Saved entries:
__________

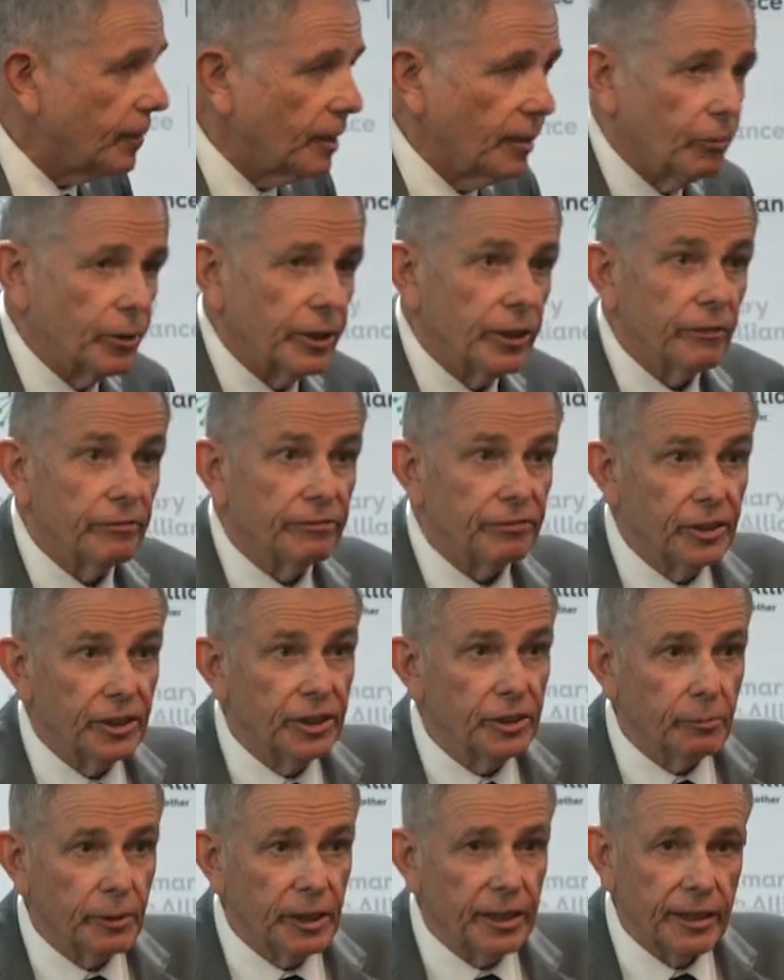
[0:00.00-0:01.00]
Are we going to
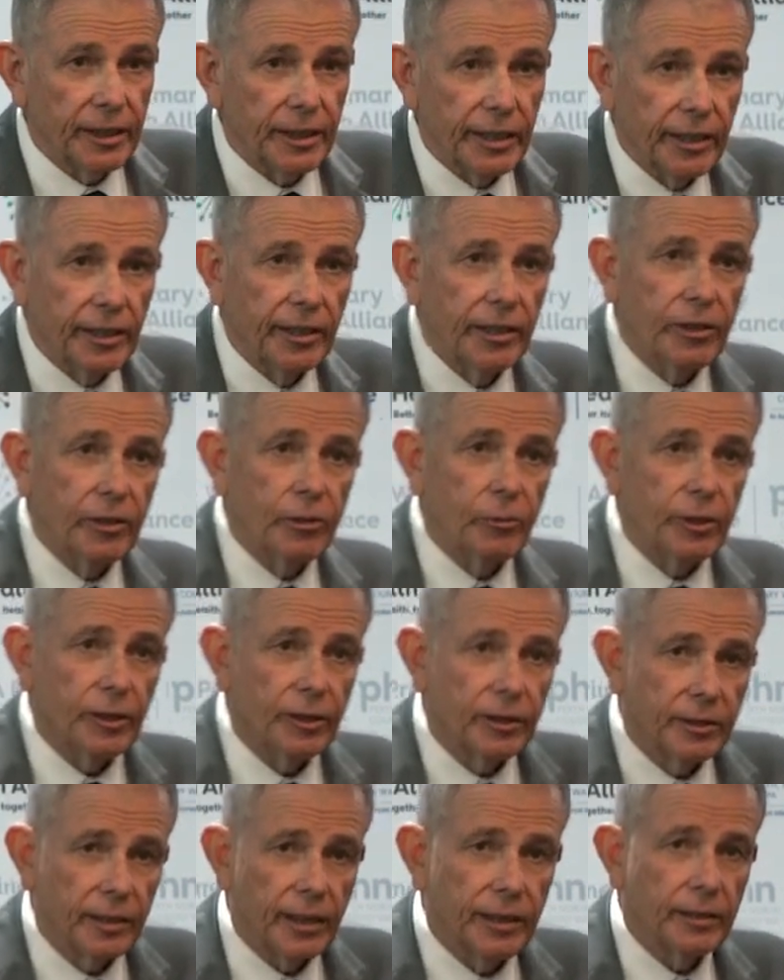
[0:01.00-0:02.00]
freeze Medicare? Are we
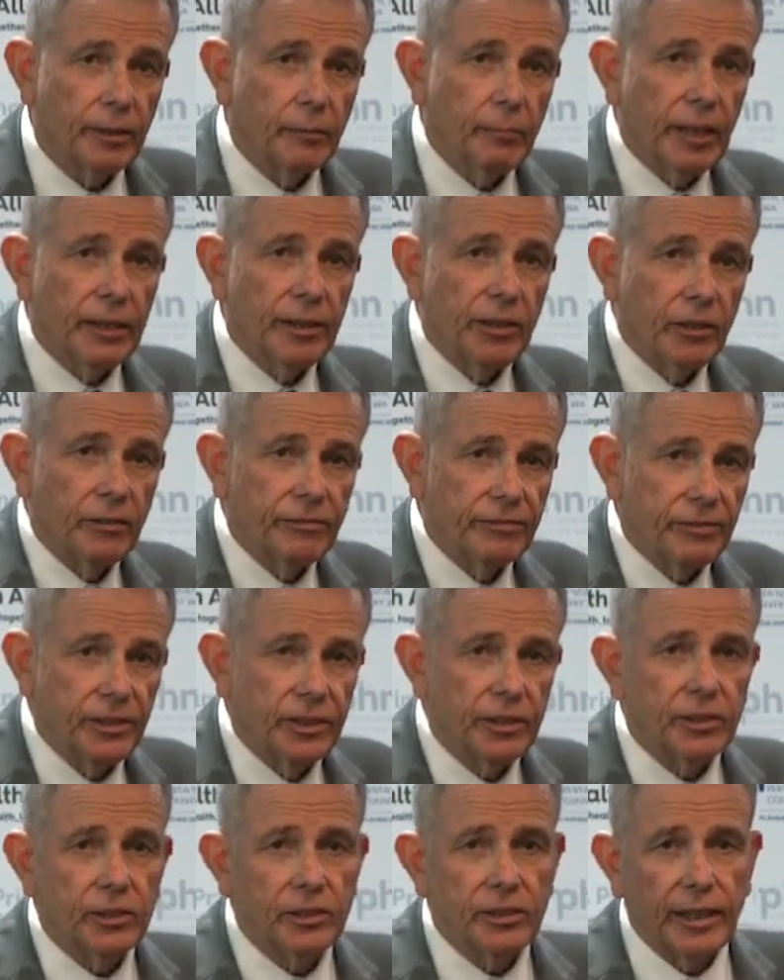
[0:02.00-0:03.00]
going to take the money off
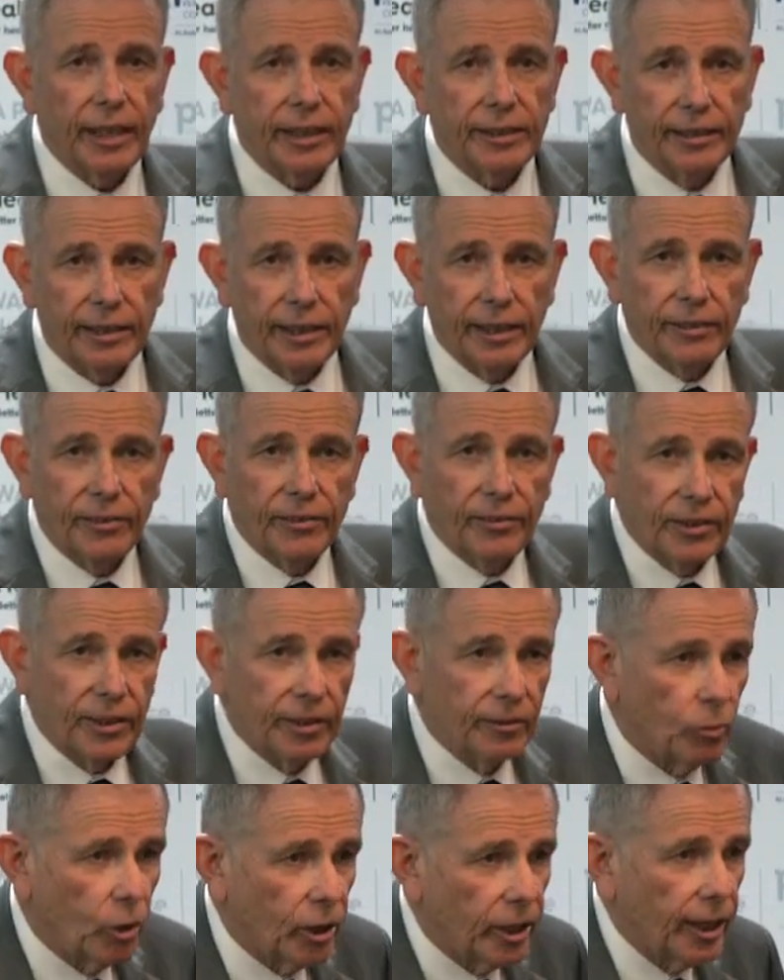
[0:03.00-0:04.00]
this, that, the other
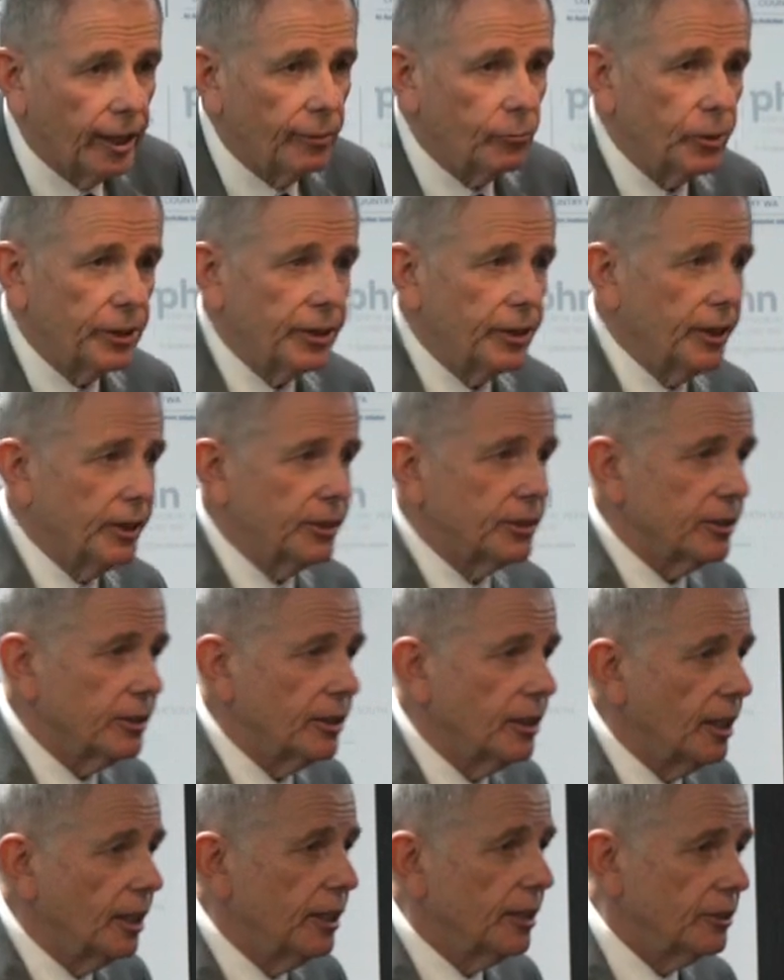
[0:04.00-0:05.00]
thing? What aren't we going
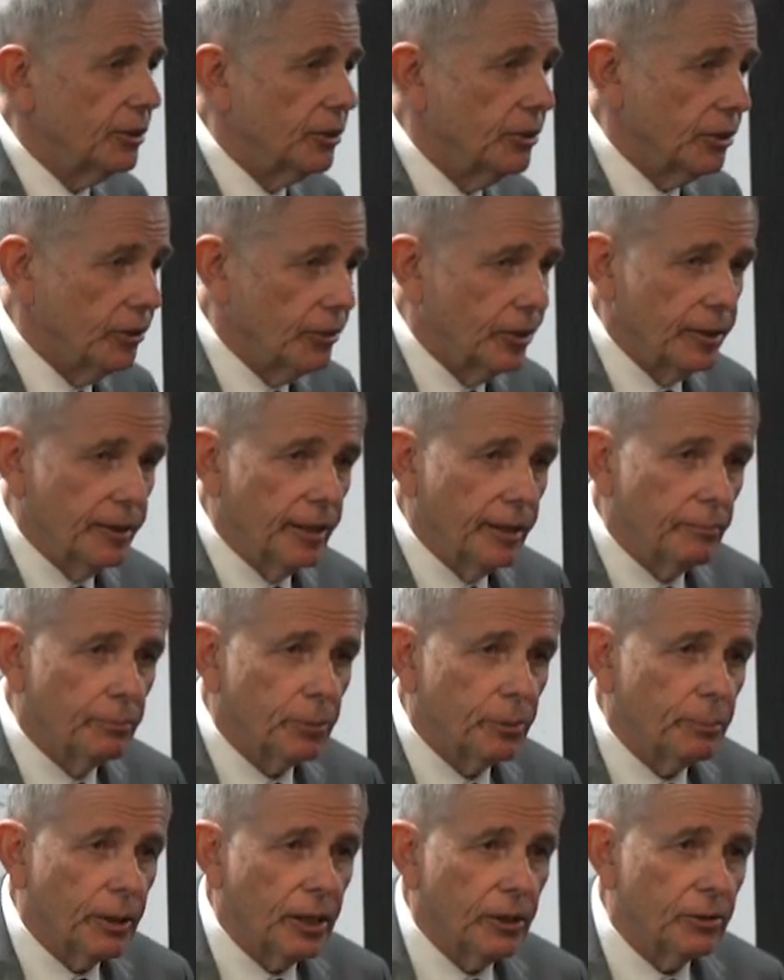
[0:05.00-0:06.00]
to do? And then
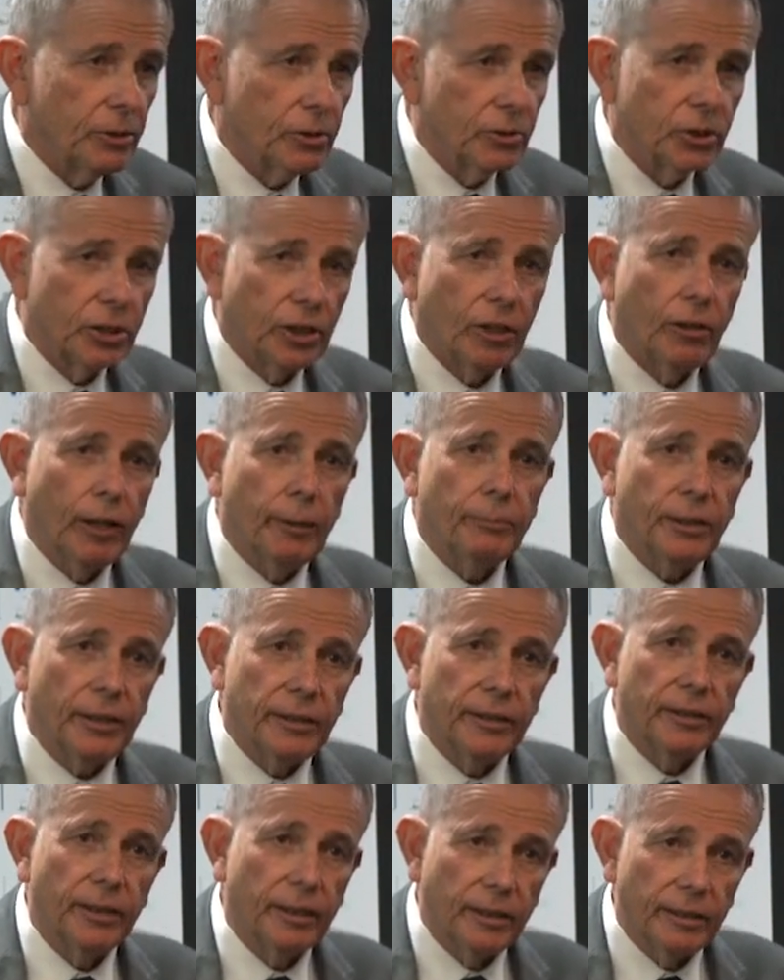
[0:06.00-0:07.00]
proposals show up,
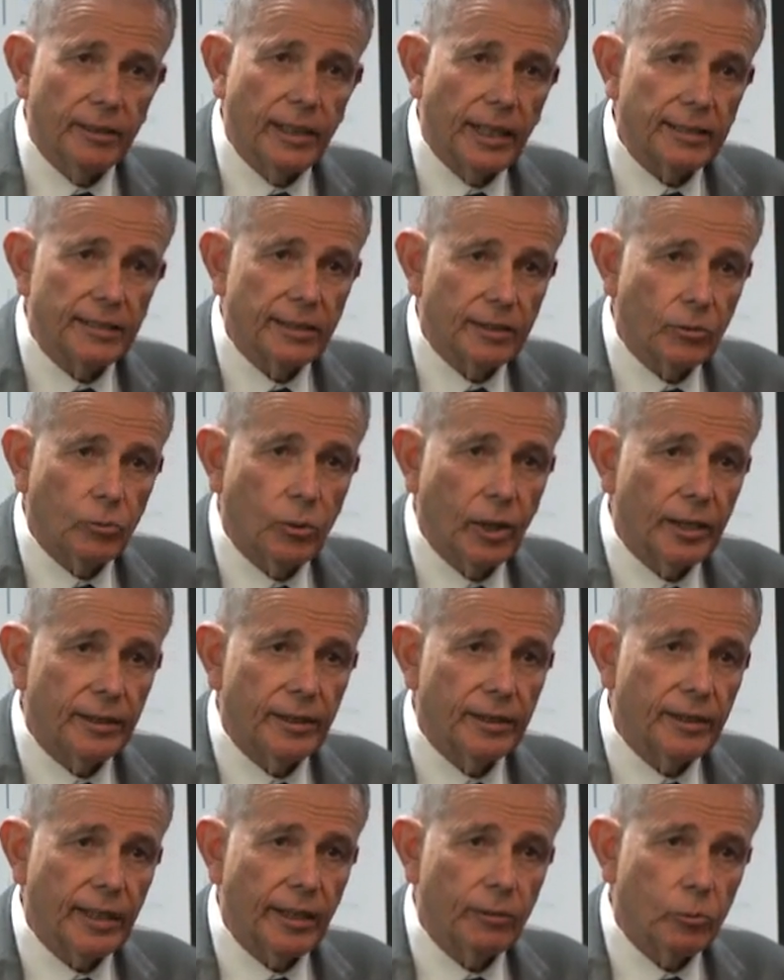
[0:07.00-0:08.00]
and that's the way
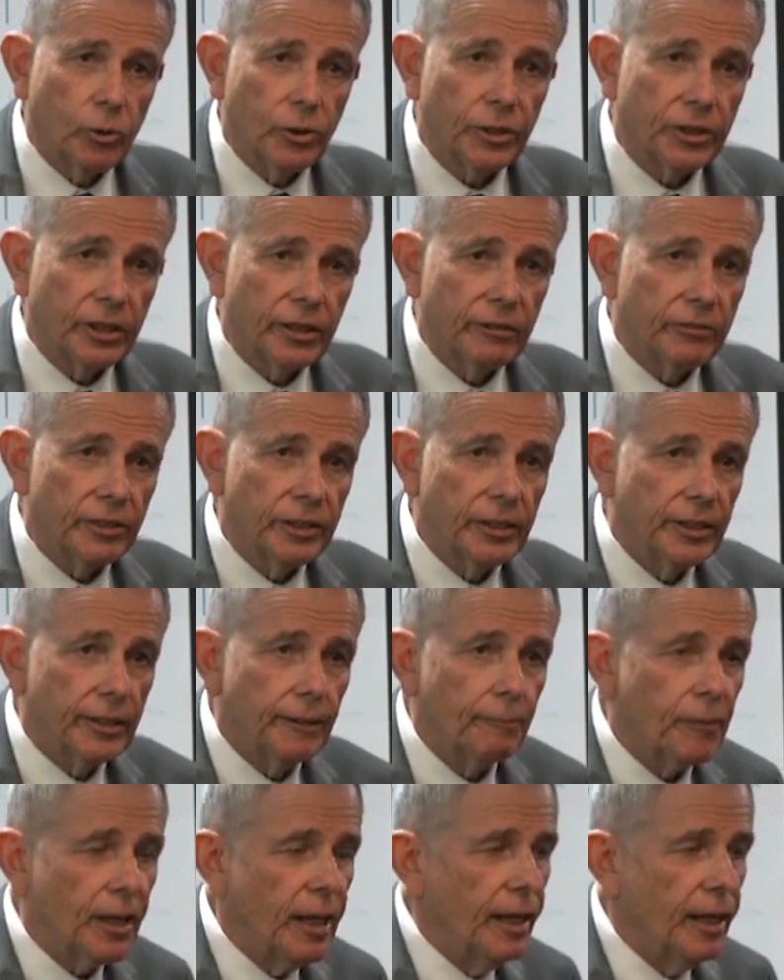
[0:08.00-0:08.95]
that works every year.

__________

### [What the exercise asks]
Retype each entry exactly. No pictures.

### [Your response]
[0:00.00-0:01.00]
Are we going to
[0:01.00-0:02.00]
freeze Medicare? Are we
[0:02.00-0:03.00]
going to take the money off
[0:03.00-0:04.00]
this, that, the other
[0:04.00-0:05.00]
thing? What aren't we going
[0:05.00-0:06.00]
to do? And then
[0:06.00-0:07.00]
proposals show up,
[0:07.00-0:08.00]
and that's the way
[0:08.00-0:08.95]
that works every year.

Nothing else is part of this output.